Each line below should be set down again unchanged.

▶ _Data for review_
· · · · · · ·

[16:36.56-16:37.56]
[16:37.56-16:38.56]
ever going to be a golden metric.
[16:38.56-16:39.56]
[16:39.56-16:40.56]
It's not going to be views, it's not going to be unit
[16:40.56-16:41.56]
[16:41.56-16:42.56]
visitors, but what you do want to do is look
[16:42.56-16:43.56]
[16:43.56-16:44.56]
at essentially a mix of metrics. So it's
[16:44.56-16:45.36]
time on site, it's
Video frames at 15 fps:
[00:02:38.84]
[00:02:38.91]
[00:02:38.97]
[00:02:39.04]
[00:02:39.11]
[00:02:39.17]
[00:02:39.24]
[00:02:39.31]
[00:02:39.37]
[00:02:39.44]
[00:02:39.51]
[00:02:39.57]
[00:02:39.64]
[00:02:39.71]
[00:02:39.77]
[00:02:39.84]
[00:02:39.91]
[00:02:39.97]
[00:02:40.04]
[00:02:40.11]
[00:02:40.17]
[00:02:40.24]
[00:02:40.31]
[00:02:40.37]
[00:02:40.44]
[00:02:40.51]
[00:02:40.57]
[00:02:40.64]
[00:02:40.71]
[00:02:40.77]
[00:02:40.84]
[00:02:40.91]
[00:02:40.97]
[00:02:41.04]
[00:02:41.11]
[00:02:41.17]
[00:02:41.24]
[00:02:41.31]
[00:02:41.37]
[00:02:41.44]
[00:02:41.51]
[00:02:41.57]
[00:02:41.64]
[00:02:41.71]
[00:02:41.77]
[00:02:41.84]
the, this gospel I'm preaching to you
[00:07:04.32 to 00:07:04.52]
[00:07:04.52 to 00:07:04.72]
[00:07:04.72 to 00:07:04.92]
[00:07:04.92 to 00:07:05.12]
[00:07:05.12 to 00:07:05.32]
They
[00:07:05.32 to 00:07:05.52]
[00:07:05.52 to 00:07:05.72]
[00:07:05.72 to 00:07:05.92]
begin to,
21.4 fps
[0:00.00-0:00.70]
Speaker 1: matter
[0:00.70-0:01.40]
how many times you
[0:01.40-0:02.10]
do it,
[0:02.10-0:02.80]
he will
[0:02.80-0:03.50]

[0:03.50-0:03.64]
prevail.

· · · · · · ·

▶ _Completed exercise_
[16:36.56-16:37.56]
[16:37.56-16:38.56]
ever going to be a golden metric.
[16:38.56-16:39.56]
[16:39.56-16:40.56]
It's not going to be views, it's not going to be unit
[16:40.56-16:41.56]
[16:41.56-16:42.56]
visitors, but what you do want to do is look
[16:42.56-16:43.56]
[16:43.56-16:44.56]
at essentially a mix of metrics. So it's
[16:44.56-16:45.36]
time on site, it's
Video frames at 15 fps:
[00:02:38.84]
[00:02:38.91]
[00:02:38.97]
[00:02:39.04]
[00:02:39.11]
[00:02:39.17]
[00:02:39.24]
[00:02:39.31]
[00:02:39.37]
[00:02:39.44]
[00:02:39.51]
[00:02:39.57]
[00:02:39.64]
[00:02:39.71]
[00:02:39.77]
[00:02:39.84]
[00:02:39.91]
[00:02:39.97]
[00:02:40.04]
[00:02:40.11]
[00:02:40.17]
[00:02:40.24]
[00:02:40.31]
[00:02:40.37]
[00:02:40.44]
[00:02:40.51]
[00:02:40.57]
[00:02:40.64]
[00:02:40.71]
[00:02:40.77]
[00:02:40.84]
[00:02:40.91]
[00:02:40.97]
[00:02:41.04]
[00:02:41.11]
[00:02:41.17]
[00:02:41.24]
[00:02:41.31]
[00:02:41.37]
[00:02:41.44]
[00:02:41.51]
[00:02:41.57]
[00:02:41.64]
[00:02:41.71]
[00:02:41.77]
[00:02:41.84]
the, this gospel I'm preaching to you
[00:07:04.32 to 00:07:04.52]
[00:07:04.52 to 00:07:04.72]
[00:07:04.72 to 00:07:04.92]
[00:07:04.92 to 00:07:05.12]
[00:07:05.12 to 00:07:05.32]
They
[00:07:05.32 to 00:07:05.52]
[00:07:05.52 to 00:07:05.72]
[00:07:05.72 to 00:07:05.92]
begin to,
21.4 fps
[0:00.00-0:00.70]
Speaker 1: matter
[0:00.70-0:01.40]
how many times you
[0:01.40-0:02.10]
do it,
[0:02.10-0:02.80]
he will
[0:02.80-0:03.50]

[0:03.50-0:03.64]
prevail.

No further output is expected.